Laughing, I bounced down the stairs. I had my blond hair tied in a ponytail, and because of the length of my hair, the ends bounced just above my wing bones. Both my mother and I had cerulean-blue eyes, and part of the legend of the attic children was that they all had the same blue eyes and blond hair. The fact that I supposedly looked like them only enhanced the theory that I could have inherited the family madness.

I had never seen a picture of them, and Dad told me that he and my mother hadn’t, either. In fact, no one had seen any picture of them when they were shut up in the attic or even soon afterward. There were some drawings in newspaper stories, but their accuracy was always in question, as were the facts in the stories. Supposedly, the children who survived the ordeal never talked about what had happened, but that didn’t stop the tales of horror. They were always reprinted around Halloween with grotesque drawings depicting children scratching on locked windows, their faces resembling Edvard Munch’s famous painting The Scream, making it all look like someone’s nightmare. In a few weeks, those stories and pictures would appear again.

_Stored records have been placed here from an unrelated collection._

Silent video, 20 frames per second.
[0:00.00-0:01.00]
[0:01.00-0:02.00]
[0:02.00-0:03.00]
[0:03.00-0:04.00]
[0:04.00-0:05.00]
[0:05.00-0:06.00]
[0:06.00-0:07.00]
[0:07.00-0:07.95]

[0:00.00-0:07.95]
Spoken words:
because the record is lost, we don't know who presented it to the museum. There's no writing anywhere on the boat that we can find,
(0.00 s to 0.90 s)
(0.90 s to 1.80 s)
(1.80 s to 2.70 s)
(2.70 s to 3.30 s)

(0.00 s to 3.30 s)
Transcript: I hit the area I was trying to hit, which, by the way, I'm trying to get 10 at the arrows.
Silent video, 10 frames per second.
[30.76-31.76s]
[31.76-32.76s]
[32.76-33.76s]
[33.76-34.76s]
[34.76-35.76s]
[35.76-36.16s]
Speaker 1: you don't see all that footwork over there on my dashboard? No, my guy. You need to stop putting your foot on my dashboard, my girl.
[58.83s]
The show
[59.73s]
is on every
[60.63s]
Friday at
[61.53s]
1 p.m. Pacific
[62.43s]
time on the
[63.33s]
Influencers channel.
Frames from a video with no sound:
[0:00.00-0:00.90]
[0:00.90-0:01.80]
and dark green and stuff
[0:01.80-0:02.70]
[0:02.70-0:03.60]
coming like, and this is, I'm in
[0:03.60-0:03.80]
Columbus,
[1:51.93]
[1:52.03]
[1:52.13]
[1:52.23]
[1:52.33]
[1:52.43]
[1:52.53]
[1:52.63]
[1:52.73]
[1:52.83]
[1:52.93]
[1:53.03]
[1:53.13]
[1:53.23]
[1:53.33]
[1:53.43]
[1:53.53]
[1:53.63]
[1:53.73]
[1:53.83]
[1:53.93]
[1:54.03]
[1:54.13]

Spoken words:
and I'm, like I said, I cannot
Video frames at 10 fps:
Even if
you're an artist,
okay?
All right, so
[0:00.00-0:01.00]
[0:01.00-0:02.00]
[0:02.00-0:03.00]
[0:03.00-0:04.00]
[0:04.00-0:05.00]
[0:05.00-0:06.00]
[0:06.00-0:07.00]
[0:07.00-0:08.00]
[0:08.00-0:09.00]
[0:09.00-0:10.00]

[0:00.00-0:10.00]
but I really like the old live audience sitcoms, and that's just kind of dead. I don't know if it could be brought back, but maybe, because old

Years later, three of the children, as the story goes, returned to Charlottesville just before the second fire. Dad said neither he nor my mother had ever met any of them. Some people believed that the older sister had begun an affair with her mother’s attorney husband and that her mother was driven to madness and had actually been the one responsible for setting the first fire, which had killed Olivia Foxworth, Malcolm’s wife, who was an invalid at the time. The details remained vague, and none of the facts had been substantiated, even after the mansion was rebuilt and another Foxworth moved in many years later, which only made it all more interesting.

I could never understand it. If the story about the children locked in an attic was true, why would the children want to return to Charlottesville, let alone to Foxworth Hall? That would be like a prisoner wanting to return to his

jail cell. Why revive such painful memories, unless those memories were really just the product of someone’s wild imagination? And why would her mother’s husband want to have an affair with a girl that young?

Maybe more important, why would she want to have an affair with him? No one knew where the older brother and sister were now. Some say they changed their names or left the country. The cousins who moved into the second mansion never told anyone anything, either, and even if Bart Foxworth had said something, it wouldn’t have been believed. It was like that campfire game where you whisper a secret into someone’s ear and they whisper it to the person next to them, who does the same, until the secret works its way back, and by then, the original secret is so distorted it barely resembles what the first person told.